Achieving a higher credit score can mean better terms on credit cards, lower rates on mortgages and less expensive premiums on auto and homeowners insurance. It can make it more likely to win approval for an apartment, and get deposits waived when setting up services like electricity and cable in a new home. Here are some tips to boost your credit score:
- Limit hard inquiries (i.e., signing up for store credit cards, signing up for overdraft protection, etc.) which may drop your score by a few points. Soft inquiries won’t cost you points (i.e., checking your credit score, comparison shopping for an auto loan, etc.).
- A rule of thumb is to use less than 30% of your available credit each month and ideally less than 10%.
- Call your card issuer to ask for a higher credit limit. If successful, the request would instantly lower your utilization.
- Keeping a balance on your cards doesn’t help.
- Closing an older credit card won’t help your score—and it might actually hurt you. If you had a positive payment history on the closed account, that will continue to count in your favor but you’ve lowered your total amount of available credit, which could raise your utilization and hurt your score.
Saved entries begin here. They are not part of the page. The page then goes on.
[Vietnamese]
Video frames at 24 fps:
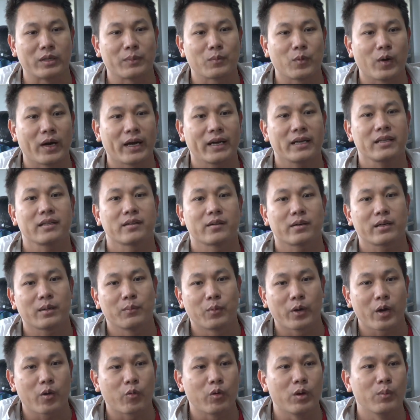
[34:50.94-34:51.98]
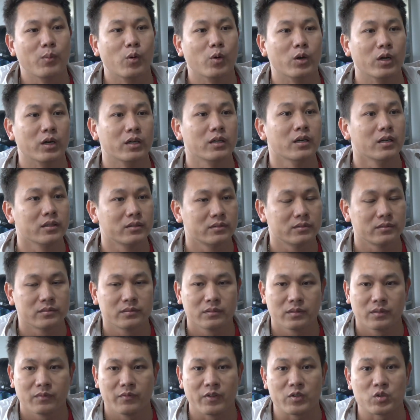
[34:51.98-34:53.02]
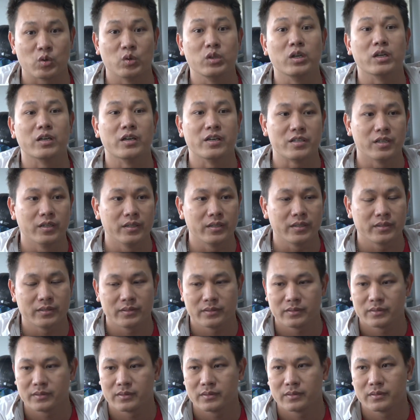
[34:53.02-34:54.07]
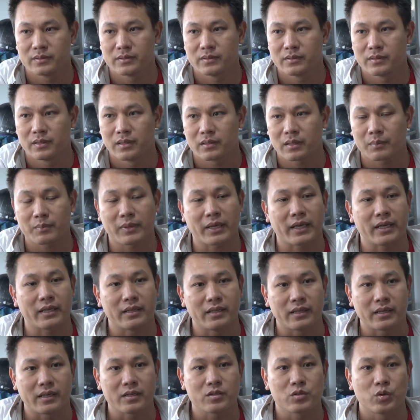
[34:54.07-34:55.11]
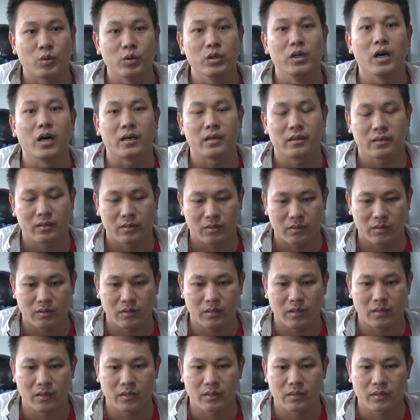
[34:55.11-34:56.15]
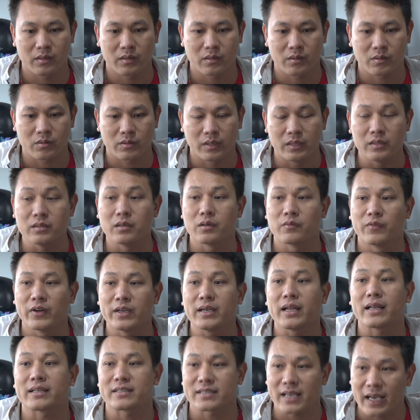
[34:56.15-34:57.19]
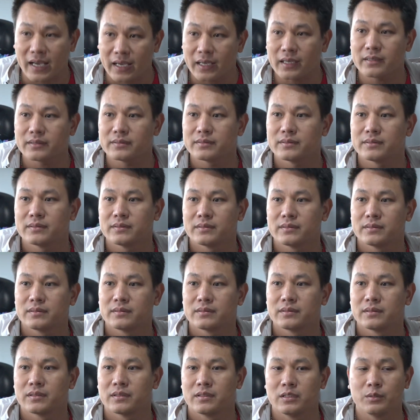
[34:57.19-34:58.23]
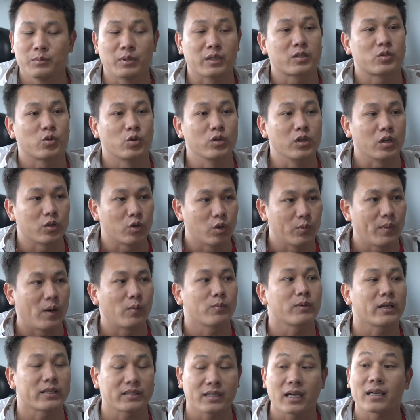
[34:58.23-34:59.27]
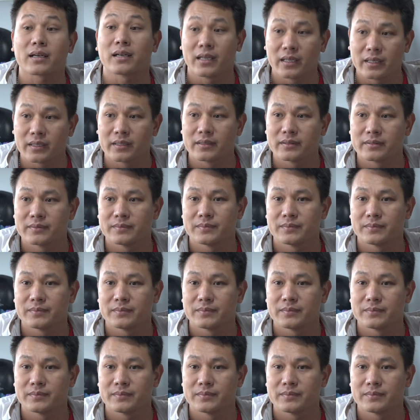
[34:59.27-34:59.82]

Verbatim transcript: năm ngoái thì nó là một cái quy mô lớn hơn về số lượng người chơi năm nay thì cái số lượng đến từ vẫn là xã nhưng mà số lượng đội bóng lại tăng lên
It is better to pay off any higher-interest credit cards and then keep them open. If there is an annual fee, ask the issuer to switch you to a different card in their portfolio that does not have a fee.
- Pay your bills on time.
- Review your credit report annually from each of the credit-reporting companies (TransUnion, Experian and Equifax). You can request them at annualcreditreport.com. We suggest you stagger the requests every four months between the three companies in order to keep an eye on your credit record all year long.